Business Financing 101: Learn How Invoice Factoring Works

Business Financing 101Business factoring is not new. However, it is quickly becoming an increasingly popular option for companies looking to raise capital quickly and without taking on new debt. While some businesses have been using invoice factoring for some time, others either have not heard of it or only have minimal knowledge regarding it.

This article will act as somewhat of a brief introductory course, a business financing 101, so that readers can learn how invoice factoring works. Hopefully, businesses will begin to understand that this is an extremely effective and fast way to infuse cash into their coffers.

Invoice factoring requires three things, a business that invoices their customers and has outstanding receivables, a reputable factoring company, and customers with good credit. If all of these things are in place, it may be possible to strike a deal.
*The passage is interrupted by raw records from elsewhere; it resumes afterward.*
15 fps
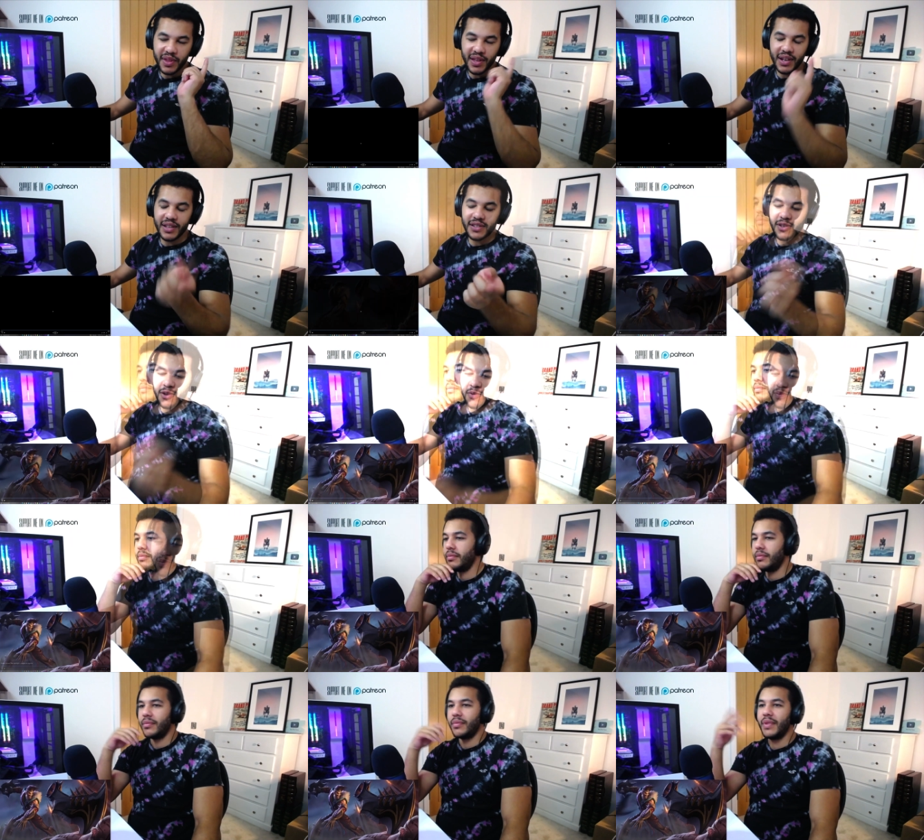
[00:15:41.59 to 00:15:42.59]
Let's go.
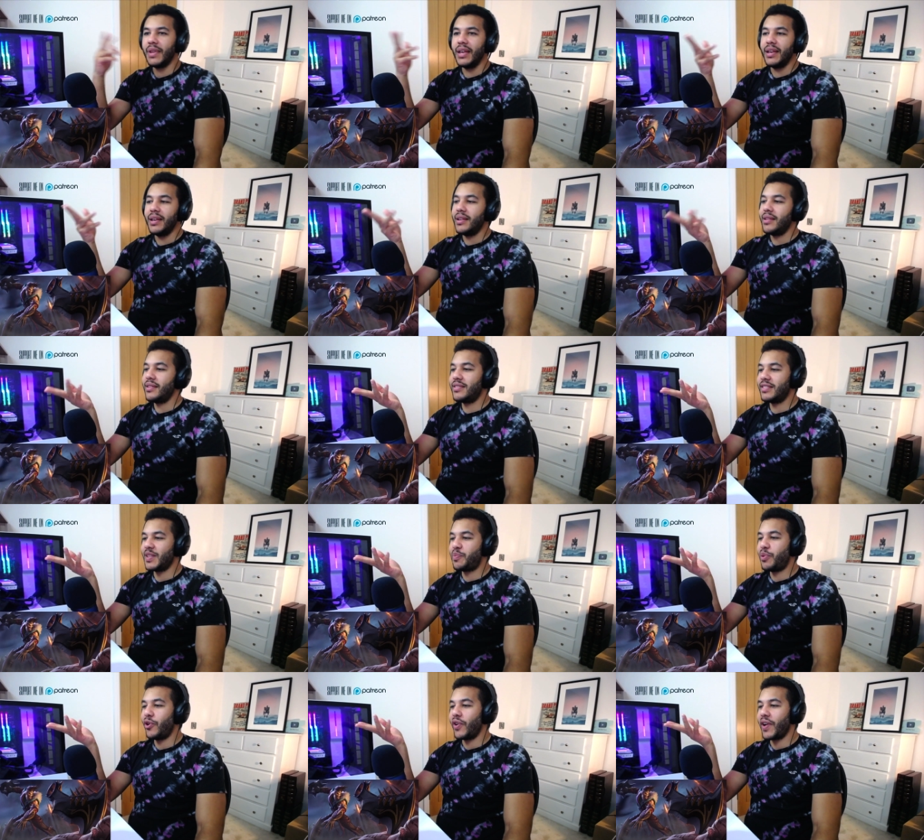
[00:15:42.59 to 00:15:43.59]
Hmm, this is the
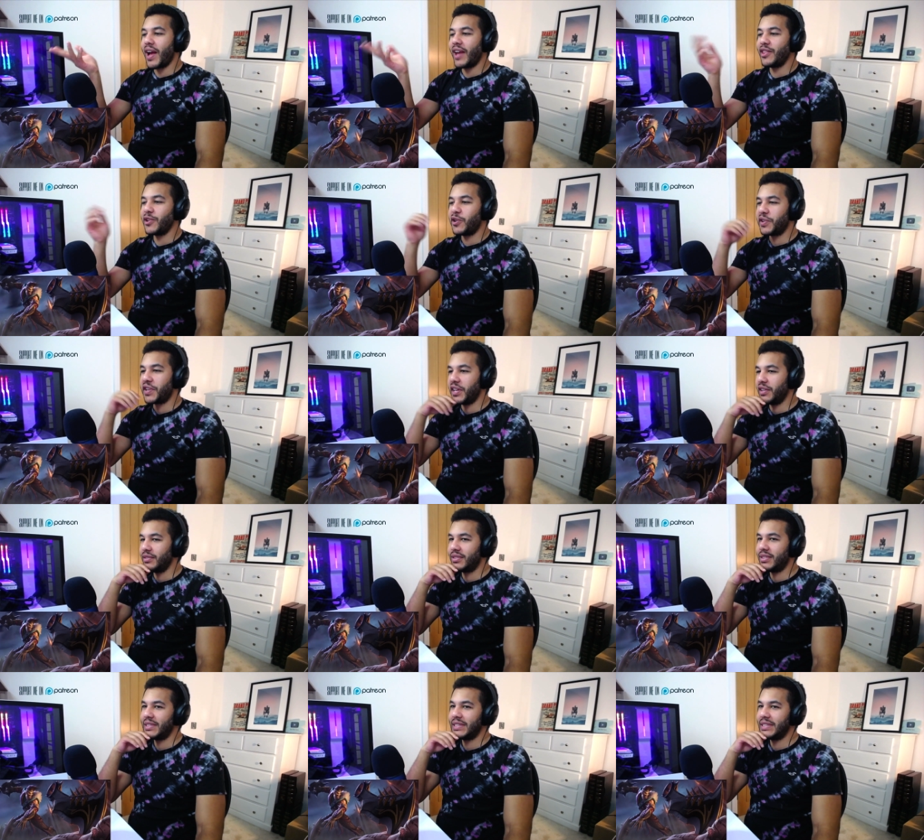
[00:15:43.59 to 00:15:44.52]
poor guy that got killed.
A Factoring firm will purchase a business’ outstanding invoices at a discounted rate, typically between 70%-90% of their full value. For example, if a company has outstanding invoices of $100,000, a Factor may purchase them all for $90,000 or 90% of their value.

After the purchase of invoices, the collection is done by the Factor so that they are able to recoup their money. To accomplish this, they act as a collection agency as sorts, sending out invoices again if needed and contacting delinquent or late pays. Once they have received payment for all of the invoices (or as they come in), they will hand over all monies back to the company they purchased the invoices from, minus a pre-arranged fee. Many factoring companies charge between 3% and 5% for their services.
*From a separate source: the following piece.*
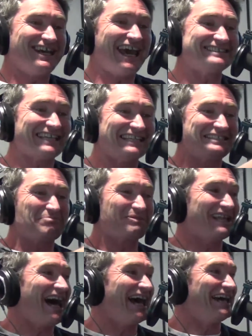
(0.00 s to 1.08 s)
He said you're
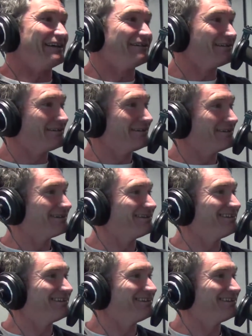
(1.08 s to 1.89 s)
playing. What, Guess what?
There are many benefits to invoice factoring. They are as follows. The process is fairly simple once a business understands the basics. Factoring allows companies to get money within days rather then waiting the weeks or months it might take to obtain a bank loan. It allows companies to raise capital without taking out a loan.

Businesses are able to collect money based on the value of their invoices without having to wait for the payment. This form of financing doesn’t require a business to have good credit or to have been in business for a certain amount of time. Companies generally have to have good credit and been in operation for a certain length of time before they can qualify for a bank loan. This isn’t the case with invoice factoring

Invoice Factoring Benefits

a. A process is Simple: The factoring process if fairly simple. If a company has customers with good credit and are in an industry where factoring makes sense, this can be an excellent option. It generally takes about a week or two to work out the agreement for the first time. After that, the process tends to work really smoothly.
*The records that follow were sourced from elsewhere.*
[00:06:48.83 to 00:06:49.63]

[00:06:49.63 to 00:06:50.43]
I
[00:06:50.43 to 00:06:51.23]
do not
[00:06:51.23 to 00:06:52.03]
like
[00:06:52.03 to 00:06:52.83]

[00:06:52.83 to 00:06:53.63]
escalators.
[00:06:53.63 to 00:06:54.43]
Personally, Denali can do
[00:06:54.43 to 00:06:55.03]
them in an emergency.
b. Fast Money: After a relationship with a factor has been established, it is possible for a business to obtain monies in as little as 24-48 hours.

c. No Debt Required: Invoice factoring does not require the use of debt.

d. Upfront Cash: Instead of waiting around for invoices to be paid, a company can get paid from them sooner rather than later.

e. Past Credit Issues Don’t Matter: Factors don’t look at the credit score of the business but that of the business’s customers. Therefore, past credit issues don’t matter.

f. New Businesses Are Eligible: As long as the company has invoices from quality customers, factoring is a possibility no matter how long a company has been in business.